Solution 3 still has a problem, that is, the write performance of the disk KV is not of the same order of magnitude as that of the Redis cluster, especially the latency. The average disk KV is about 5ms. The Redis cluster is 0.5ms. If you double-write the group push message body in the push system. This delay is unacceptable. Therefore, only the method of asynchronously writing to disk KV can be used. Here, the group push message body will be backed up, first written into the message middleware KAFKA, and the bypass node consumes KAKFA to asynchronously write to the disk KV. In this way, under the premise of using less disaster recovery disk KV resources, the high concurrency capability of the push system is guaranteed, and at the same time, the group push message body is not lost. When Redis is abnormal, the single push message carries the message body to push, and the group push message body is read. Take the disk KV.

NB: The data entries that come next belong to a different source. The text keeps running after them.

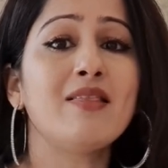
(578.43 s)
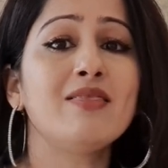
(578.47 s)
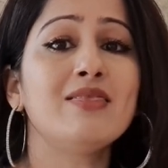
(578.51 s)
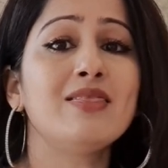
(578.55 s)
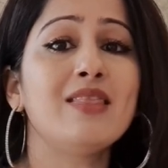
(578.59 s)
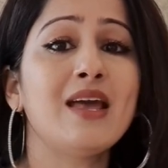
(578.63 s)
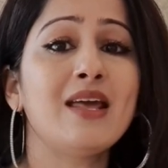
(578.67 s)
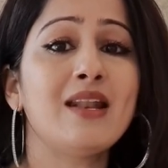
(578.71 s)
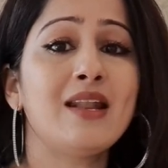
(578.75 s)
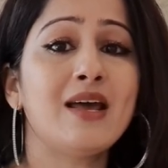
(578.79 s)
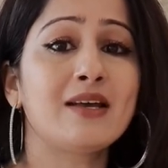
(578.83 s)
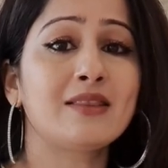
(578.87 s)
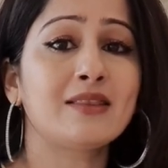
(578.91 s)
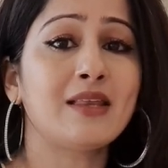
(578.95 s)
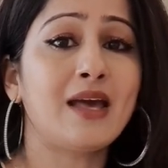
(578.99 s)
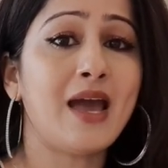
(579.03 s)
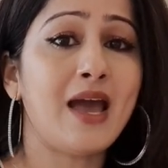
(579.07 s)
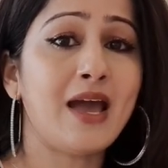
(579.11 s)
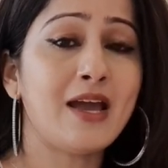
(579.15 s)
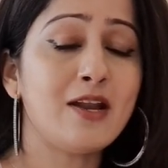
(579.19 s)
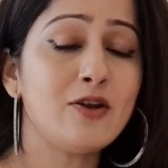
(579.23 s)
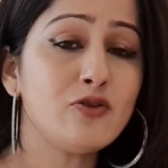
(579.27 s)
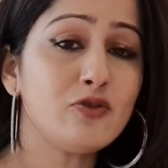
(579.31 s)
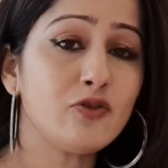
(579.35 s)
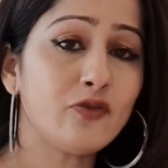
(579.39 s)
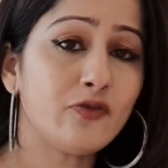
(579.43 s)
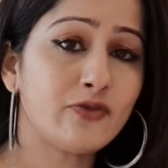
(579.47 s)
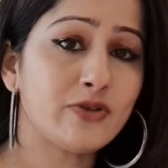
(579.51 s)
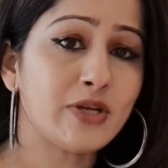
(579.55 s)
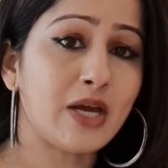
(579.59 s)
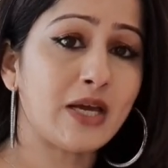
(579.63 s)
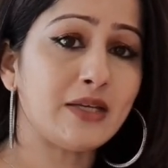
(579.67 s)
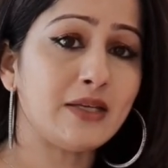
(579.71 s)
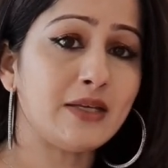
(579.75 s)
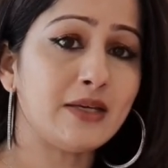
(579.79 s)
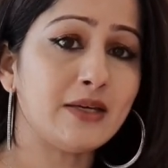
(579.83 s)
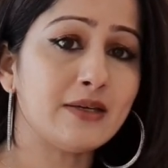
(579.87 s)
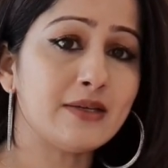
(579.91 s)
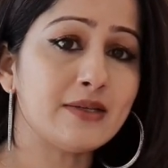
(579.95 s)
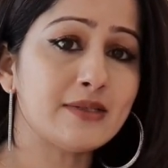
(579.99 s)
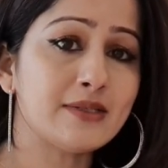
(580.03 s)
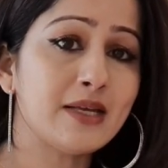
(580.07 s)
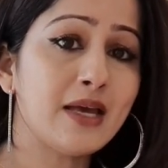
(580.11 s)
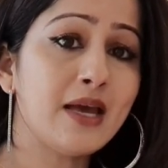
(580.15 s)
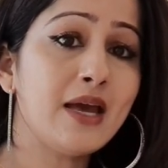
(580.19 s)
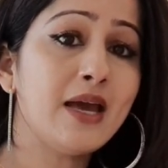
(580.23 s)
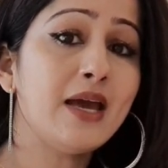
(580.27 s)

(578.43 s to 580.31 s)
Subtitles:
and then at the end of 10 years,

Comparison of storage disaster recovery solutions:
V. Summary
This article describes the disaster recovery construction process of the push system from three aspects: system architecture disaster recovery, traffic disaster recovery, and storage disaster recovery. System disaster recovery needs to be considered based on business development, cost-benefit, and implementation difficulty.
At present, our long-term connection layer has been deployed in three places, the logical layer has active-active in the same city, and the data center is a single data center. In the future, we will continue to study and plan dual data centers, and deploy three centers in two places to gradually strengthen the disaster recovery capability of the push system.